The copy must match the data below line for line and contain no images.

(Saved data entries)
▼

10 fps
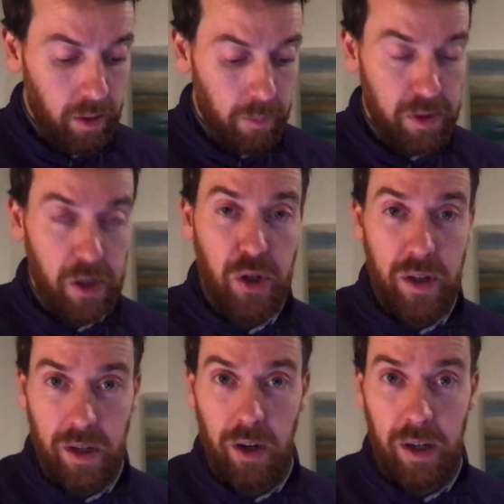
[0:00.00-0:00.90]
position
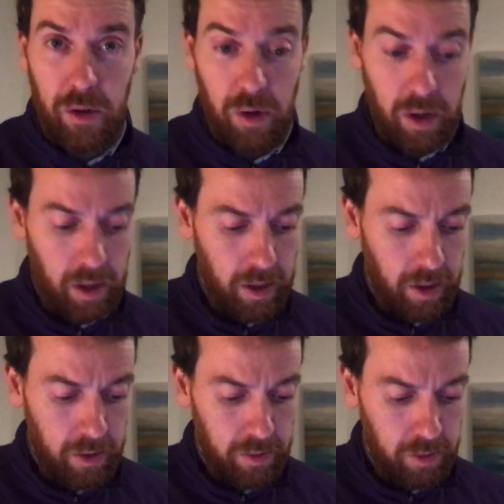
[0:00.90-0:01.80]
is, I can
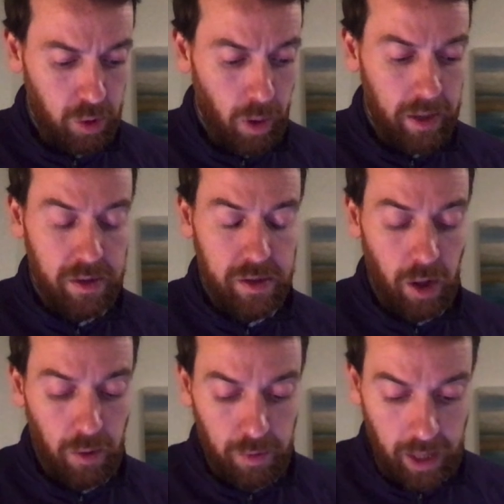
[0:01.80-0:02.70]
go ahead and
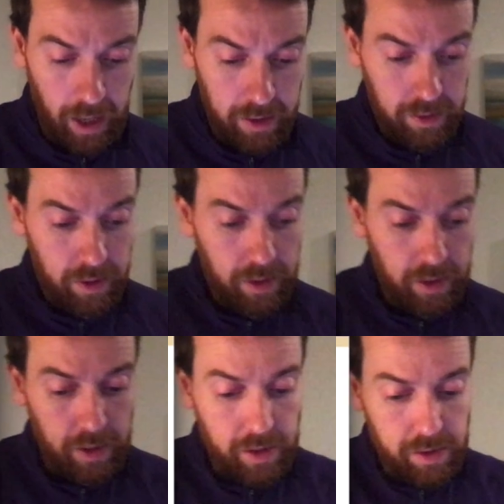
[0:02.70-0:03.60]
solve for that.
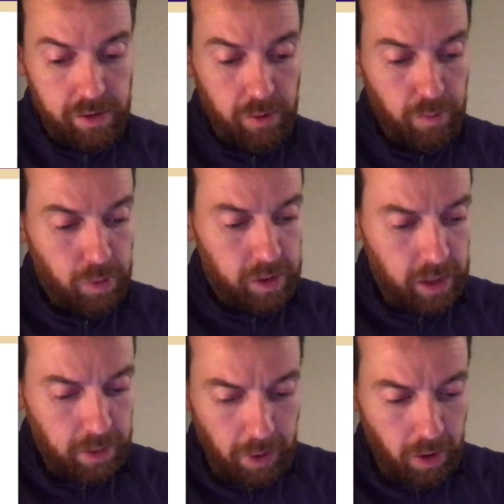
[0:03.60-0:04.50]
So if we're
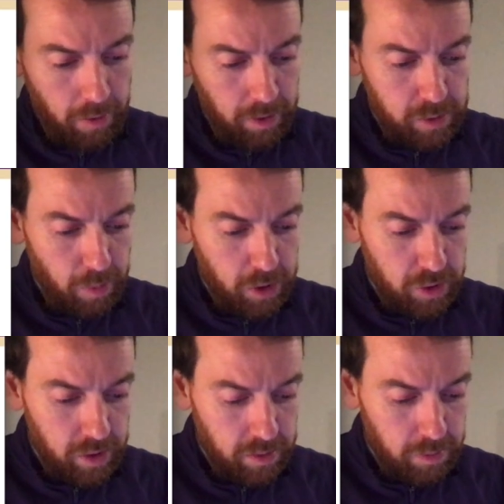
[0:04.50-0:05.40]
thinking about our
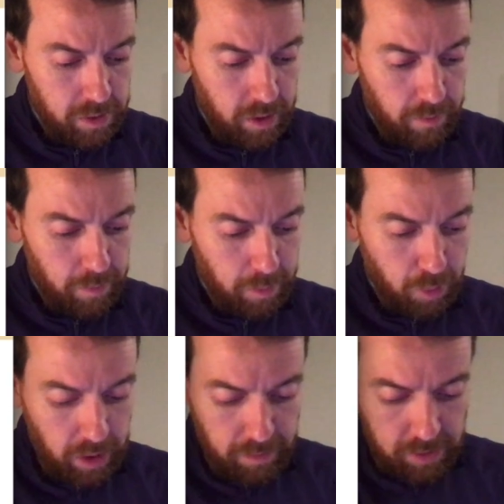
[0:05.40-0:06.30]
expression as we said from the
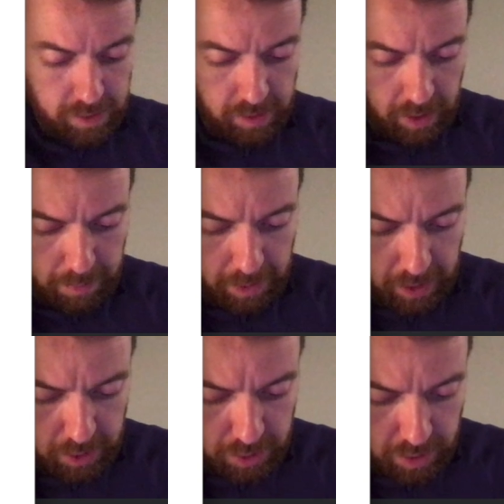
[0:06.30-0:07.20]
previous
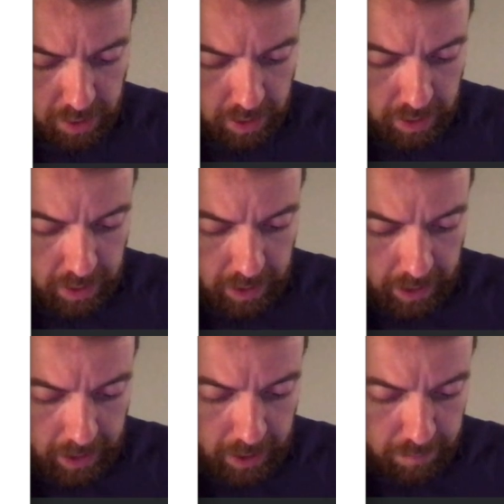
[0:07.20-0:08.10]
page,
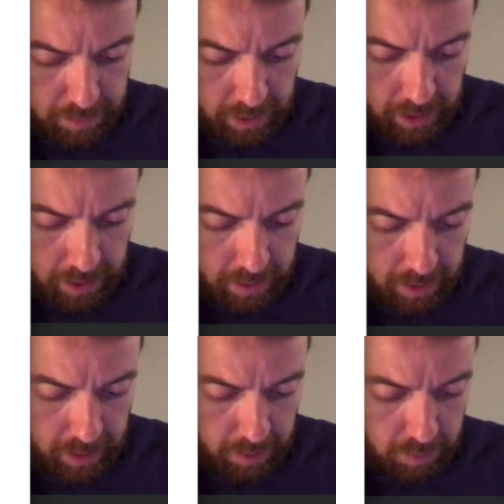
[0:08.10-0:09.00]
a of t
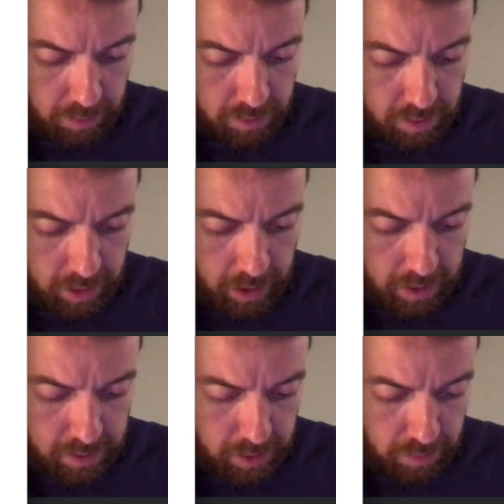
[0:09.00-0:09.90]
equals
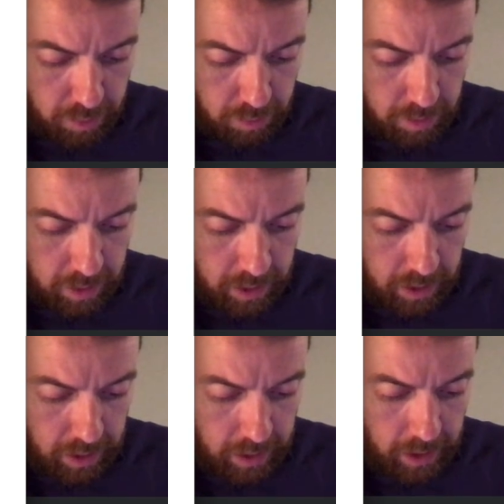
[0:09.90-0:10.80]
a0
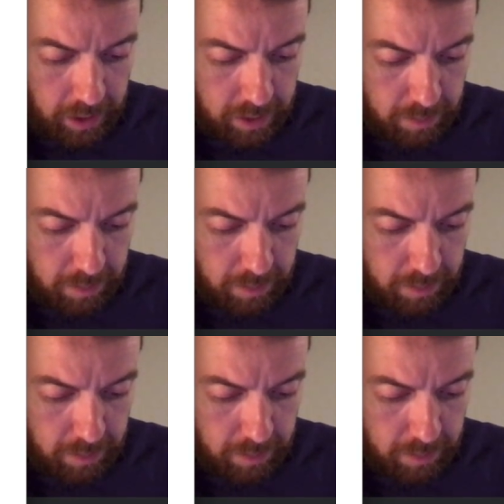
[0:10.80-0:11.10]
e to the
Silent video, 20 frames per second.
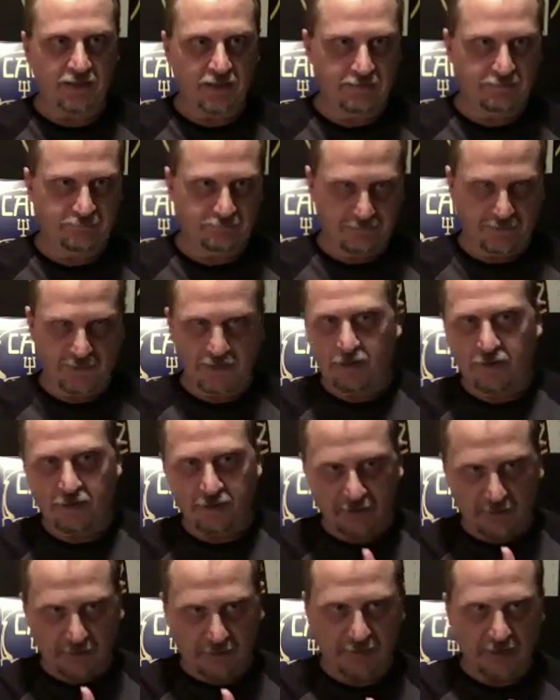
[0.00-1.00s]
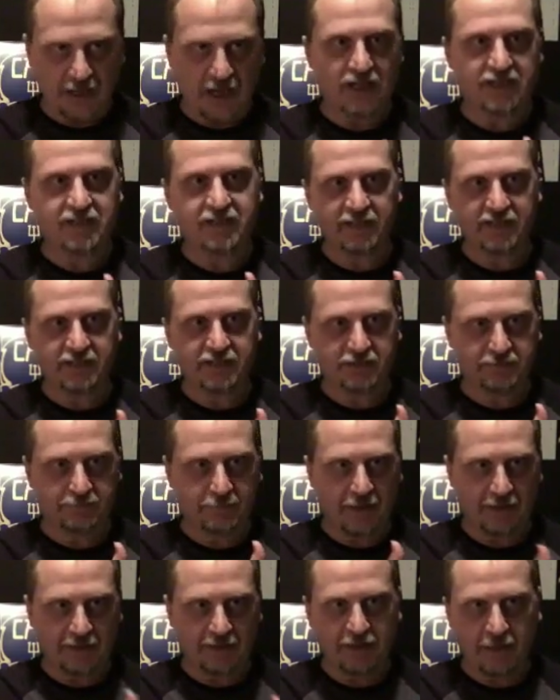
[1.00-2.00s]
I started a contest
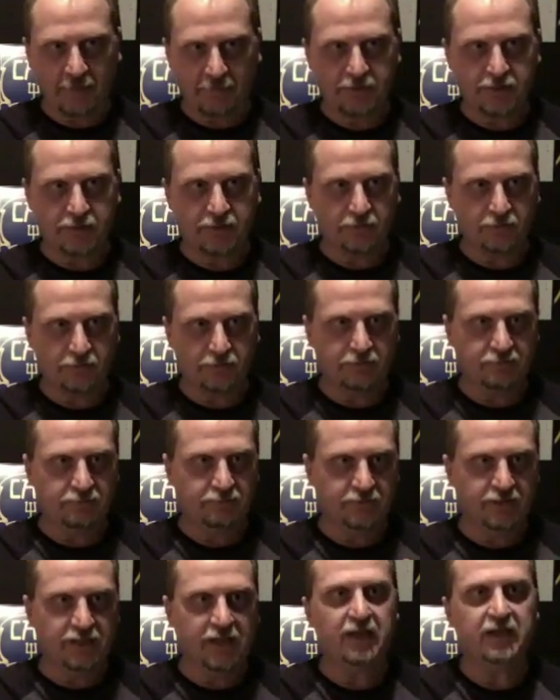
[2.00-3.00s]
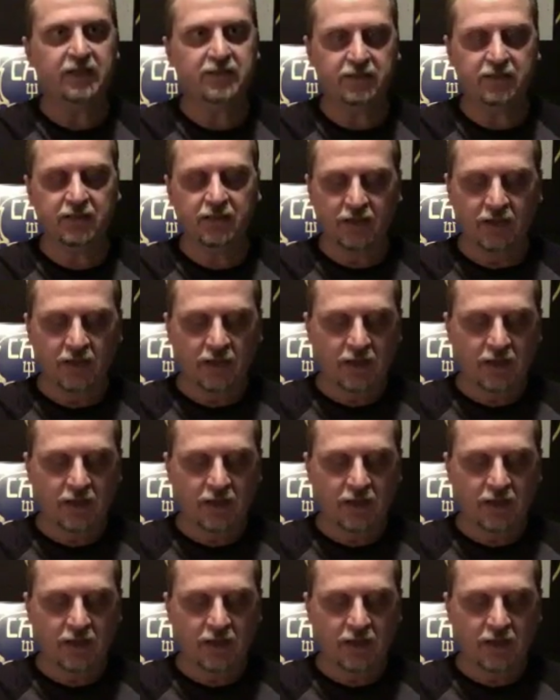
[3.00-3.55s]
back on episode 10.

▲

» TASK RESULT:
10 fps
[0:00.00-0:00.90]
position
[0:00.90-0:01.80]
is, I can
[0:01.80-0:02.70]
go ahead and
[0:02.70-0:03.60]
solve for that.
[0:03.60-0:04.50]
So if we're
[0:04.50-0:05.40]
thinking about our
[0:05.40-0:06.30]
expression as we said from the
[0:06.30-0:07.20]
previous
[0:07.20-0:08.10]
page,
[0:08.10-0:09.00]
a of t
[0:09.00-0:09.90]
equals
[0:09.90-0:10.80]
a0
[0:10.80-0:11.10]
e to the
Silent video, 20 frames per second.
[0.00-1.00s]
[1.00-2.00s]
I started a contest
[2.00-3.00s]
[3.00-3.55s]
back on episode 10.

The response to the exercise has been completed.